Eric M. Siegal, MD, SFHM, vividly recalls the moment when he realized “scope creep” had become a problem. A hospitalist partner who was working a night shift admitted a young man who had been in a high-speed motor vehicle accident. The hospitalist did so because the general surgeon did not want to come into the hospital.
Dr. Siegal, currently the medical director of critical-care medicine at Aurora St. Luke’s Medical Center in Milwaukee, remembers looking at his partner and asking, “What the hell are you doing admitting a trauma patient? You’re an internist!”
Dr. Siegal’s partner responded, “I’m just trying to show value.”
“That was an ‘a-ha’ moment for me,” says Dr. Siegal, a member of SHM’s board of directors. It was at that point he began to understand that the expansion strategy used by many HM services—to demonstrate value by agreeing to comanage or admit patients for their primary-care (PCP) and specialist colleagues—had produced some unintended negative consequences. “Hospitalists,” he says, “are like the spackle of the hospital. Sometimes spackle is good; it hides flaws and imperfections. But at other times, people use spackle to fix major structural problems.”
Scope creep, mission creep, scut work: There are numerous ways to describe the phenomenon. In basic terms, hospitalists have been pressured to expand their scope of practice to manage all hospitalized patients. Hospitalist leaders differ about how much of an issue this really is, as managing hospitalized patients is the definition of hospitalist work. Burke T. Kealey, MD, SFHM, medical director of hospital specialties at HealthPartners Medical Group in St. Paul, Minn., and an SHM board member, points out that “one man’s scope creep is another man’s practice-builder.” John Nelson, MD, MHM, co-founder and past president of SHM and medical director of hospitalist services at Overlake Hospital in Bellevue, Wash., says the expanding service trend is prevalent, but whether “it’s a problem depends on your point of view. The same stressful evolution occurs in every specialty. We are not unique in that regard.”

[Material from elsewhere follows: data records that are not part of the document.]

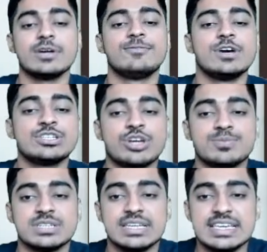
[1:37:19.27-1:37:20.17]
first
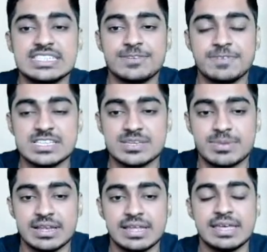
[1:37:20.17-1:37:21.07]
option. Is it
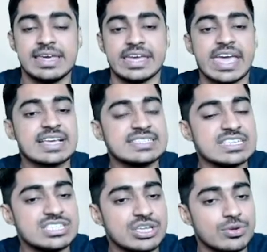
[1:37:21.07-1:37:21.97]
feasible? X
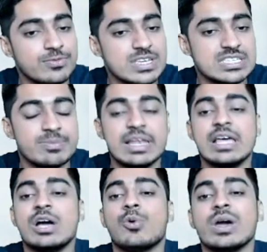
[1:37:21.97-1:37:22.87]
is 0, feasible.
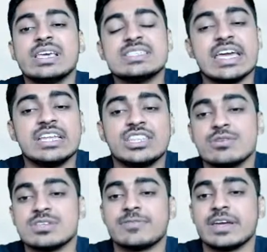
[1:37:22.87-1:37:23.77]
Y is
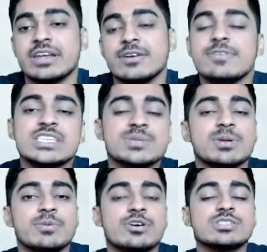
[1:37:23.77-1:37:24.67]
8,500, feasible,
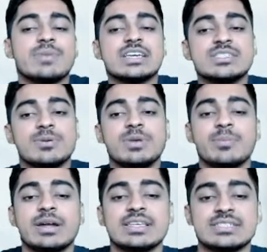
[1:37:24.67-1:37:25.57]
because maximum
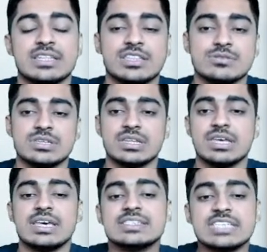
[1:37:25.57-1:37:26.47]
demand is 10,000.
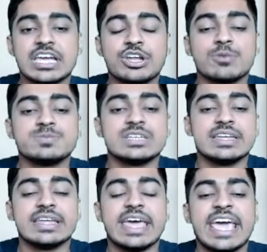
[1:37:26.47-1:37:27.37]
Second
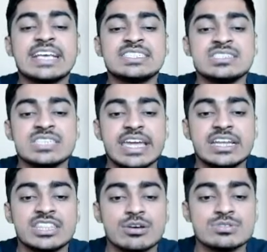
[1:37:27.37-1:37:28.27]
option, X is
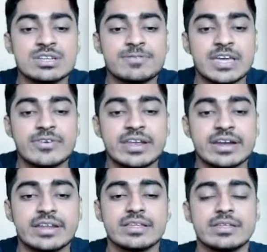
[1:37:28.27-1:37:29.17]

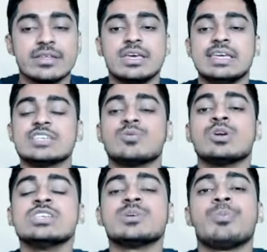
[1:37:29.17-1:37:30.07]
8,500. Yes,
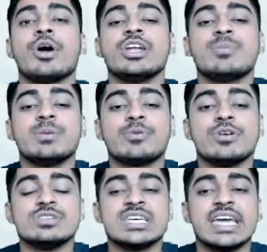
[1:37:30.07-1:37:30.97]
what is the point by
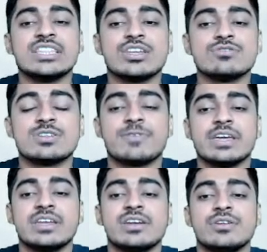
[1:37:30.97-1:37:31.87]
producing
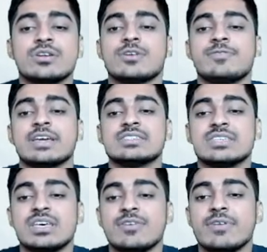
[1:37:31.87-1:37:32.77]
8,500 unit of
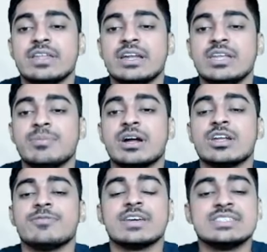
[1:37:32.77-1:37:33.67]
X? Well, the demand
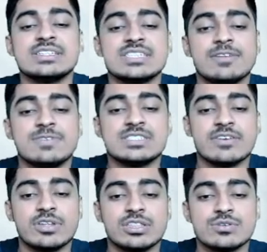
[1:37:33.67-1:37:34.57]
of X itself is
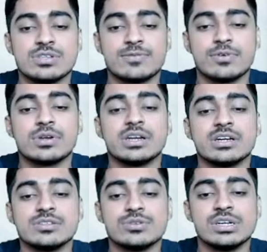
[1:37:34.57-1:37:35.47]

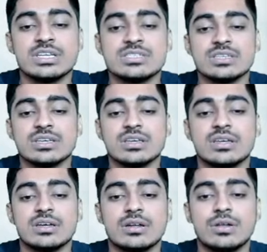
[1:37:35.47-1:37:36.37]
7,400. So it is
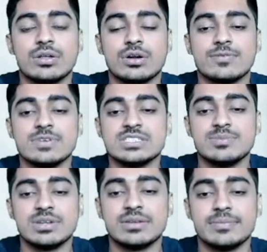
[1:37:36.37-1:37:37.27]
not
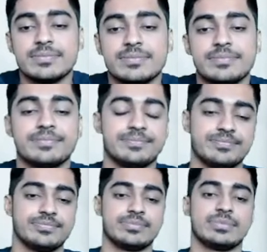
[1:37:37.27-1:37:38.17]
feasible.
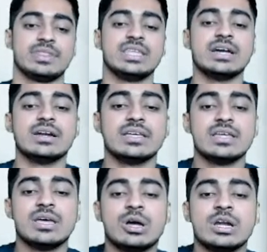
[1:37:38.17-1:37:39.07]
Third,
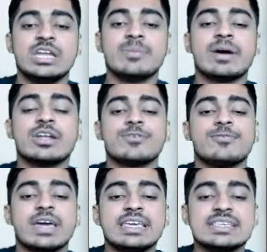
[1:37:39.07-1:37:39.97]
demand of
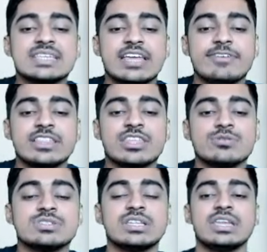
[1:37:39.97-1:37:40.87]
Y is
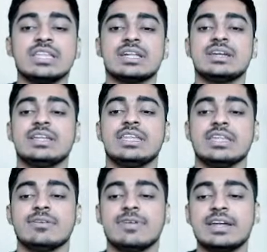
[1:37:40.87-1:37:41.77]

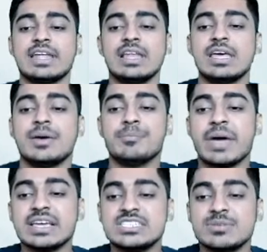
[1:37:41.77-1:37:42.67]
11,333. We'll tell
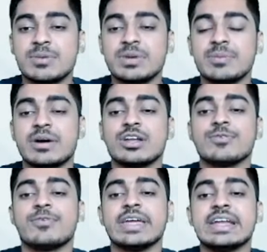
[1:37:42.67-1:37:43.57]
maximum demand
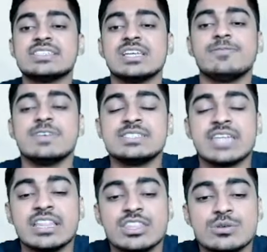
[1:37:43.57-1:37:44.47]
of Y itself is
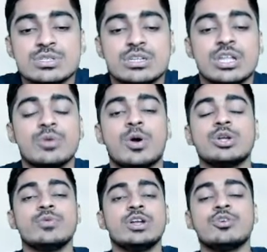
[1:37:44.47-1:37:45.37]
10,000. Then what
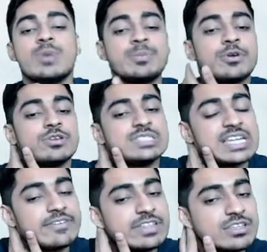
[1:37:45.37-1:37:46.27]
do we do by producing
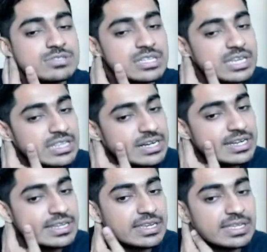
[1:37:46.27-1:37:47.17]

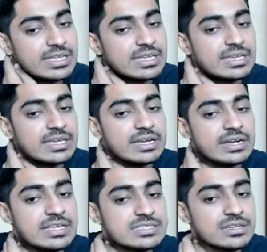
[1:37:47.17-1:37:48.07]
11,333?
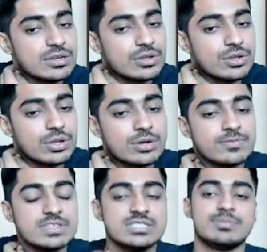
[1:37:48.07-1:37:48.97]
Is not
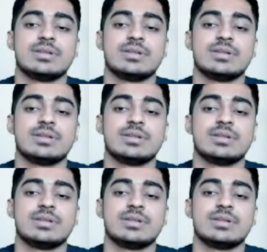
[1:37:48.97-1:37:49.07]
feasible.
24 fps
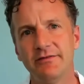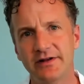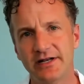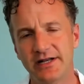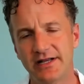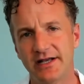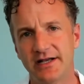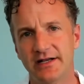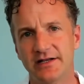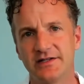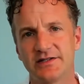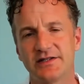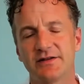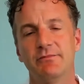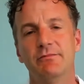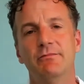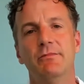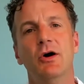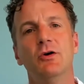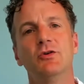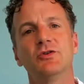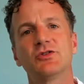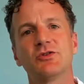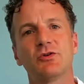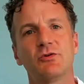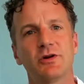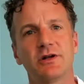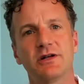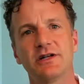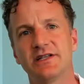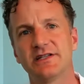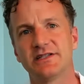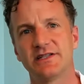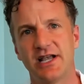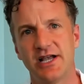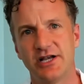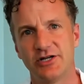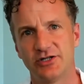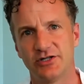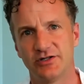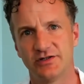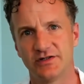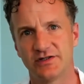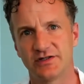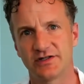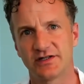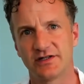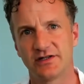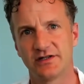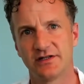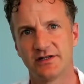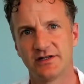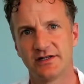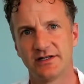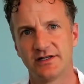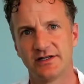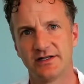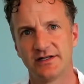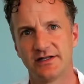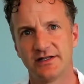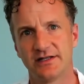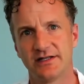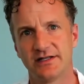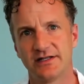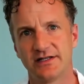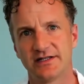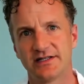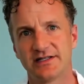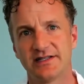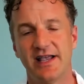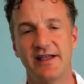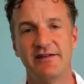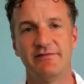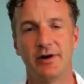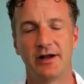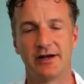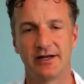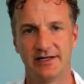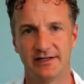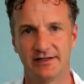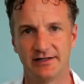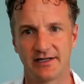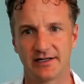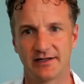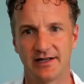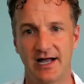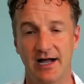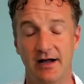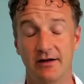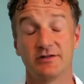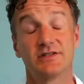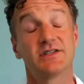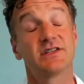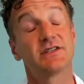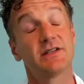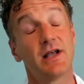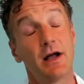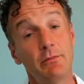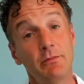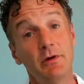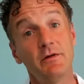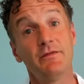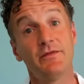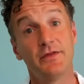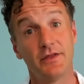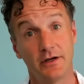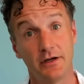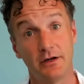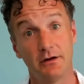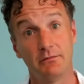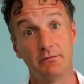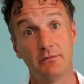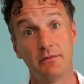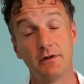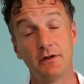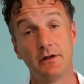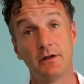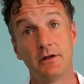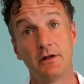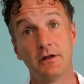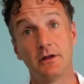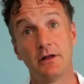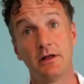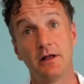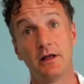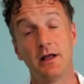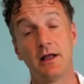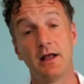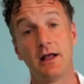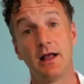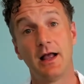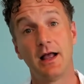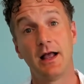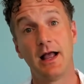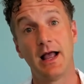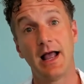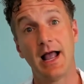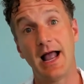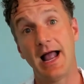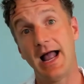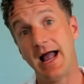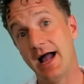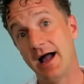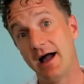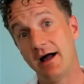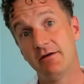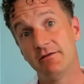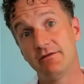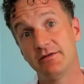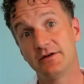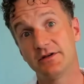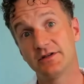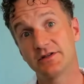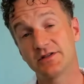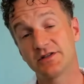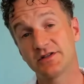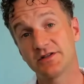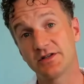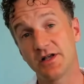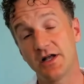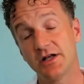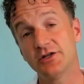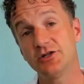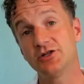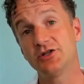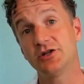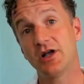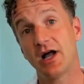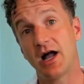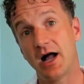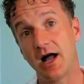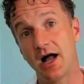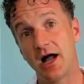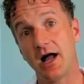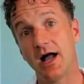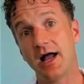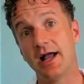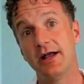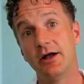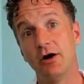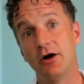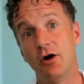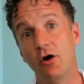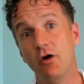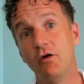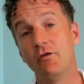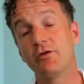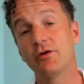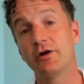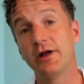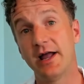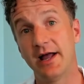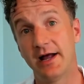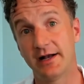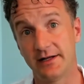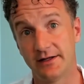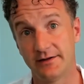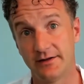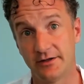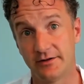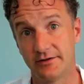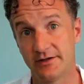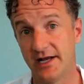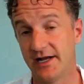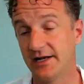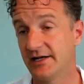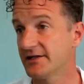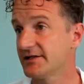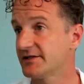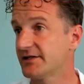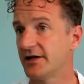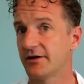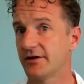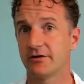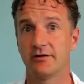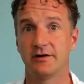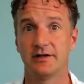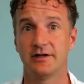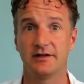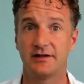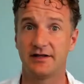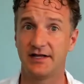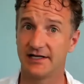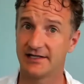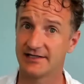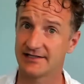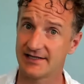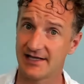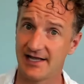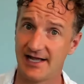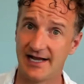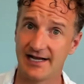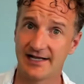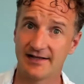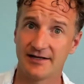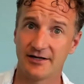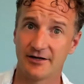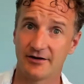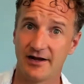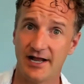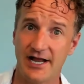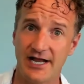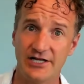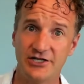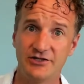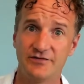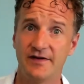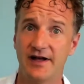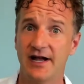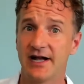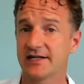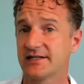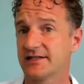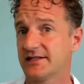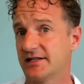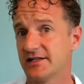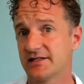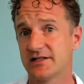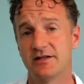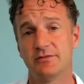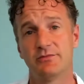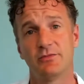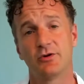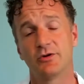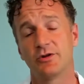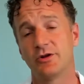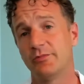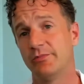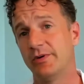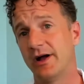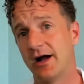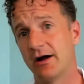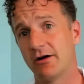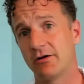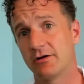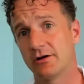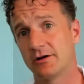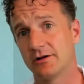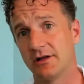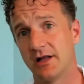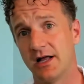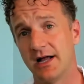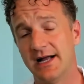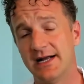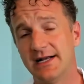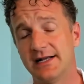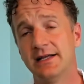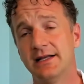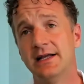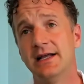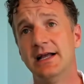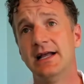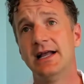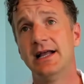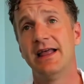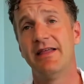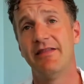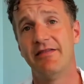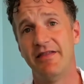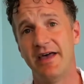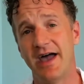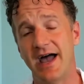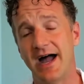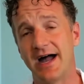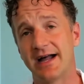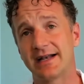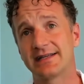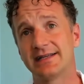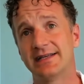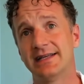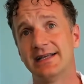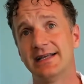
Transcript: it is, most organizations save money in the cloud. Some of them have such high overhead in their data center and things like their HVAC system or their power and light that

The trick, according to HM leaders, is to understand the dynamics that drive scope creep, then work proactively to address the problem.
Evolving Scope of Practice
It was not so long ago that hospitalist groups, seen by many in medicine as the new kids on the block, were perceived as a threat to their primary-care and specialist colleagues. To establish themselves, hospitalists began to demonstrate value by comanaging patients for their surgical colleagues, especially orthopedists. Some studies, notably those conducted by Mayo Clinic-based hospitalists, appeared to demonstrate that using hospitalists to help comanage orthopedic surgical patients results in improved outcomes.1,2
Dr. Siegal, however, points out that a closer parsing of those studies reveals that such outcomes as decreased time to surgery and length of stay (LOS) were better for patients with complex medical comorbidities, rather than all patients, which supports his argument that hospitalist comanagement makes most sense when applied to select groups of surgical patients.3
Hospitalists are like the spackle of the hospital. Sometimes spackle is good; it hides flaws and imperfections. But at other times, people use spackle to fix major structural problems.
—Eric M. Siegal, MD, SFHM, SHM board member, medical director of critical-care medicine, Aurora St. Luke’s Medical Center, Milwaukee
As HM sprouted roots, clinicians across the country began to see an increase in requests for their services from primary-care physicians (PCPs) and subspecialists, as hospitalists freed them from rounding on patients and allowed them to concentrate on procedures for higher billings. Over the past 10 years, the expansion has been rapid, converging with multiple factors: increasing numbers of uninsured patients, an aging physician workforce, and diminishing reimbursement, to name a few.